As a young writer in Brooklyn, Miller was no stranger to horse trading his talents for vittles. So, he wrote to Marty that he found the offer equitable and even mentioned his fondness for local cabernets citing Mondavi’s cabernet sauvignon as one of his favorites. He offered the rights to the Clown painting for use on the bottle in exchange for 9 cases of wine up front and 5 cases of the vintage with the Clown label when it was available.

All to presciently though, Miller asked Marty to forward the balance of the wine to his children should he not live to see its release. He died a year after his last letter to Marty on June 7, 1980. Kenwood kept up their end of the bargain and forwarded the remainder of the wine owed Miller to his children. His son, Tony Miller recently remembered receiving the “Clown label” wine and said that he “even ordered more, using it as gifts for friends.”

Following the ironic success of the Goines label and the chance to next work with one of his heroes in Henry Miller, it was clear to Marty that Artist Series labels were something significant that should last. He continued to hunt down meaningful artwork to grace the label of the Artist Series from local artists and legendary masters alike. Over the years, labels have even featured some of the same artists that Ch. Mouton-Rothschild used like Picasso and Miró. And there was a label by an old friend of Henry Miller, Paul Kleé.

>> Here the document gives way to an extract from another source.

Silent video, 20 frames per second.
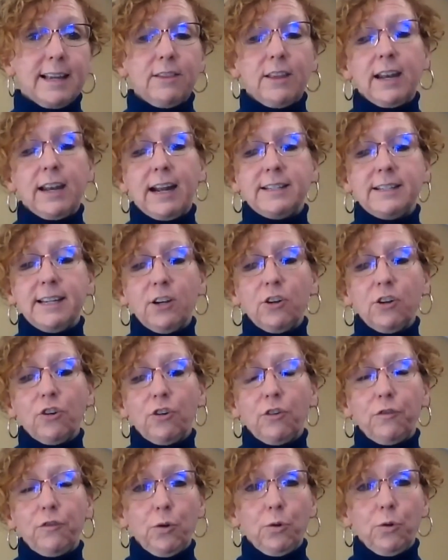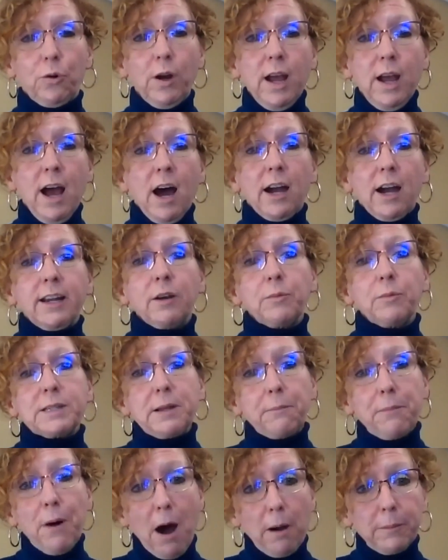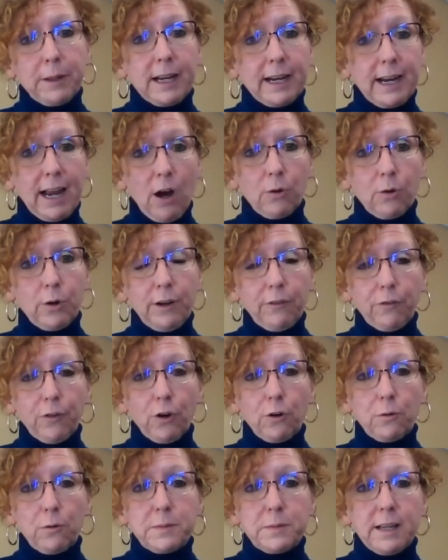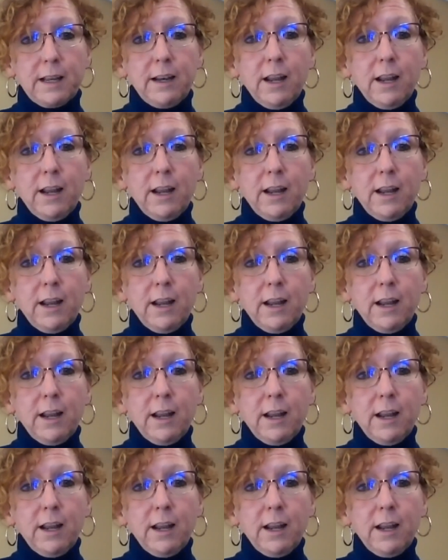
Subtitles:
And then I did interview again with some public accounting firms.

“Side by side with the human race there runs another race of beings, the inhuman ones, the race of artists who, goaded by unknown impulses, take the lifeless mass of humanity and by the fever and ferment with which they imbue it turn this soggy dough into bread and the bread into wine and the wine into song.”Henry Miller, Tropic of Cancer

2012 Artist Series, courtesy Kenwood Vineyards
2012 Artist Series, courtesy Kenwood Vineyards

Under the label is a real work of art. The wine from the Artist Series is a barrel select reserve blend or what Kenwood’s longtime winemaker Pat Henderson calls “the best of the best” from Sonoma vineyards, created from cabernet sauvignon and accented with “Bordeaux blenders” such as merlot, petit verdot and malbec. They are not as thick and meaty as some of their cab cousins from Napa, but rather very smooth without sacrificing complexity. Henderson notes that the presence of the malbec “adds brightness and takes away some of the astringency of the cabernet sauvignon without thinning out the tannins.” The result is a very bold yet clean wine, slightly woody with a pleasant spice undertone which highlights plum and cherry flavors.

Just as their Artist Series label has continued a tradition which is fast approaching 40 years, Henderson is proudly sourcing fruit from the same families they bought from 40 years ago, or as he puts it, “We’re buying grapes from the kids of people who sold grapes to the founders.”